The shop owners said of the ingredients: two drops of an essence extracted from the scent gland of the ca cuong (beetle) which has made the Doan family's cha ca recipe such a success for more than a century. "The dish was so tasty and delicious I will tell my family members and friends to come here to enjoy it. It was unforgettable," said Kim.
Belgian businessman, Daniel Vanhoute who has visited Vietnam many times, said he never missed a trip to Hanoi 's Old Quarter to enjoy the small streets, tube houses and bustling business. "I become a pho addict whenever I am in Hanoi ," said Vanhoute, adding that Vietnamese pho is a "world phenomenon".

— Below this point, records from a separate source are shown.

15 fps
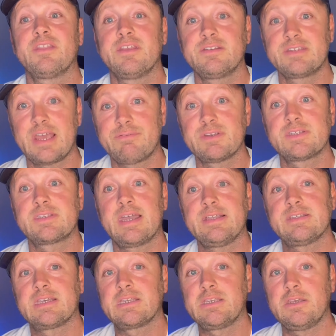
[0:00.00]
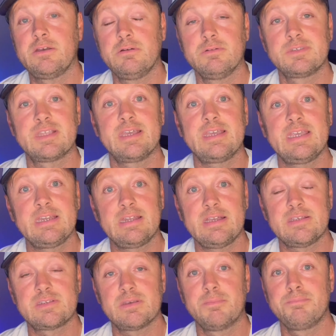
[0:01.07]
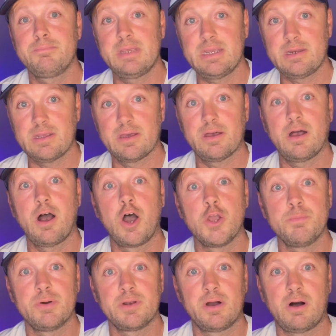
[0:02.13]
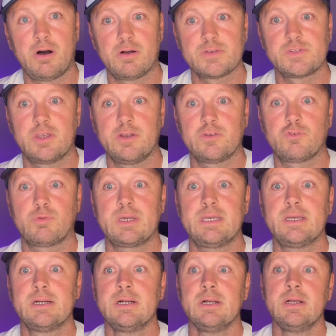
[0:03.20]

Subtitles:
the devastating news that he needs immediate open heart surgery.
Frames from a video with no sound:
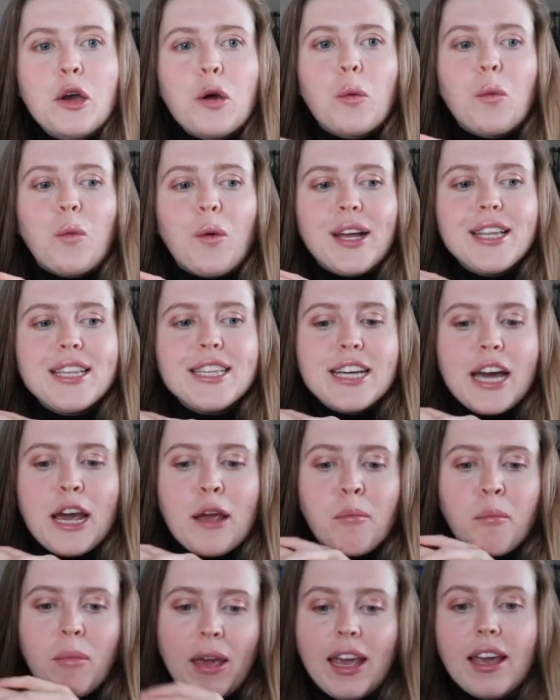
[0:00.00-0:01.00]
once
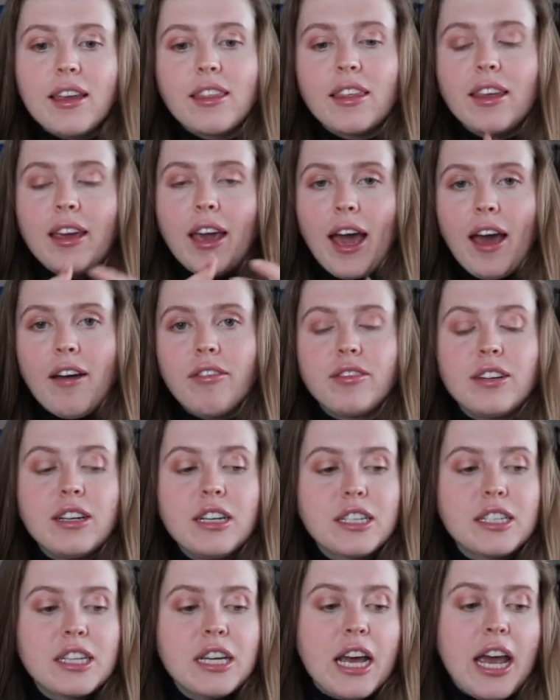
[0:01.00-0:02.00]
I make the
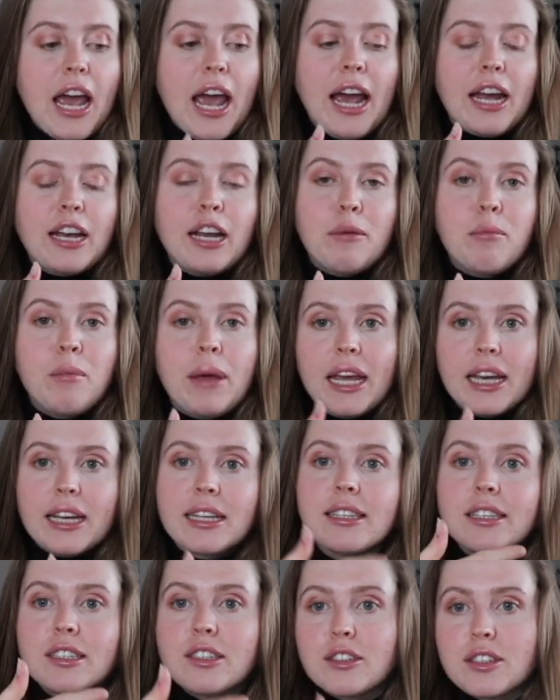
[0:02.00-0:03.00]
effort and I make a
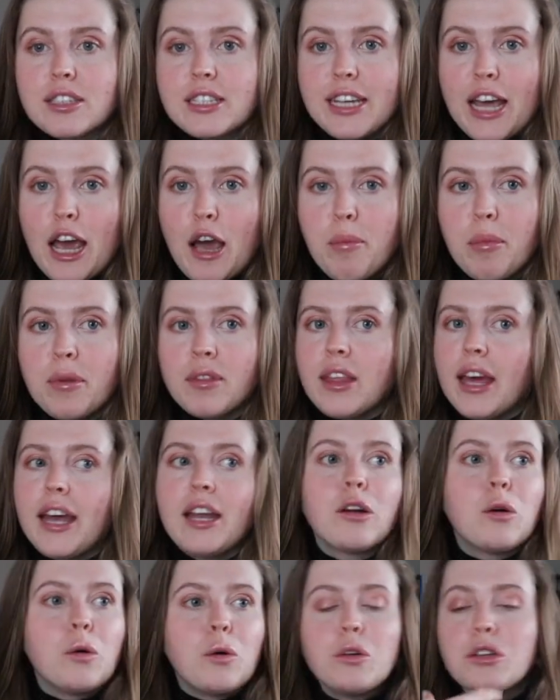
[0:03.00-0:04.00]
little step,
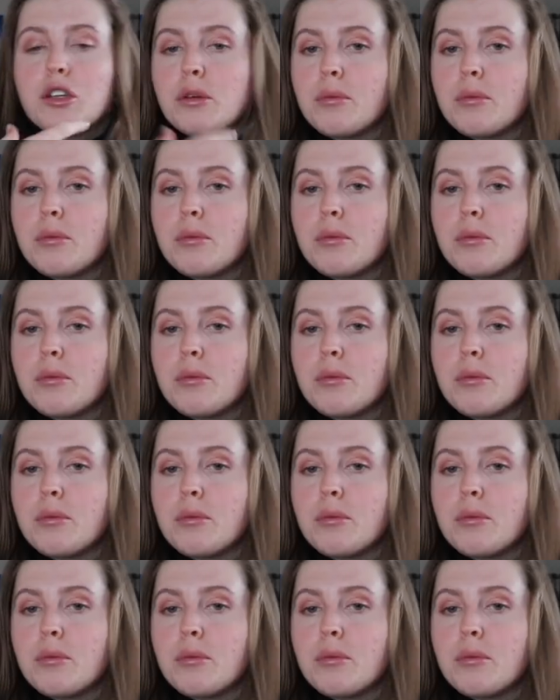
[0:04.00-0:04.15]
then all the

Playing the guitar and some instrument at the crossroads of a walking street in Hanoi
"I often eat pho from a vendor near my house for its taste and convenience." Pho is one of Hanoi 's iconic dishes. Few people in the capital haven't sat down to a bowl of the steaming noodle soup, with beef, chicken or tripe chunks floating in it – perfect to ward away the winter chills.
Meanwhile, Frank Muller from Germany , who has been working in Vietnam for years, welcomed the opening of more streets for pedestrians only, saying he liked going to the night market with his Vietnamese girlfriend.
"We come to the market not for buying things but to discover the quarter by night and enjoy the fine art and handicrafts performances, particularly traditional arts such as cheo (traditional opera) and ca tru (ceremonial singing)," Muller said. He said the Old Quarter is very special: not magnificent but very attractive.
"Very few countries in the world have a 1,000-year- old area like Hanoi . What I most remember about it is the small streets with bustling souvenir shops and special dishes," he said. The 3km market is located along the centre of the Old Quarter stretching past ancient houses and dead end streets from Hang Dao to Dong Kinh Nghia Thuc Square.
A group of travellers from the US came to visit his stall. The group's leader, James Rhode, who has been in Hanoi many times, said his friends had asked him to guide them on a tour of the capital. "The Old Quarter is one of our must-see destinations. Its culture, history and food are very attractive," said Rhode.
"Apart from cultural and historical sites in the Old Quarter, we also wish to visit the ruins of the Thang Long royal capital city and pagodas and temples such as Tran Quoc Pagoda to understand more about Hanoi ," said Rhode.
The parking lots will also be used for public vehicles. Neighbouring streets will also be used as parking places on holidays. The piloted period will run until the Lunar New Year (Tet) Holiday 2017.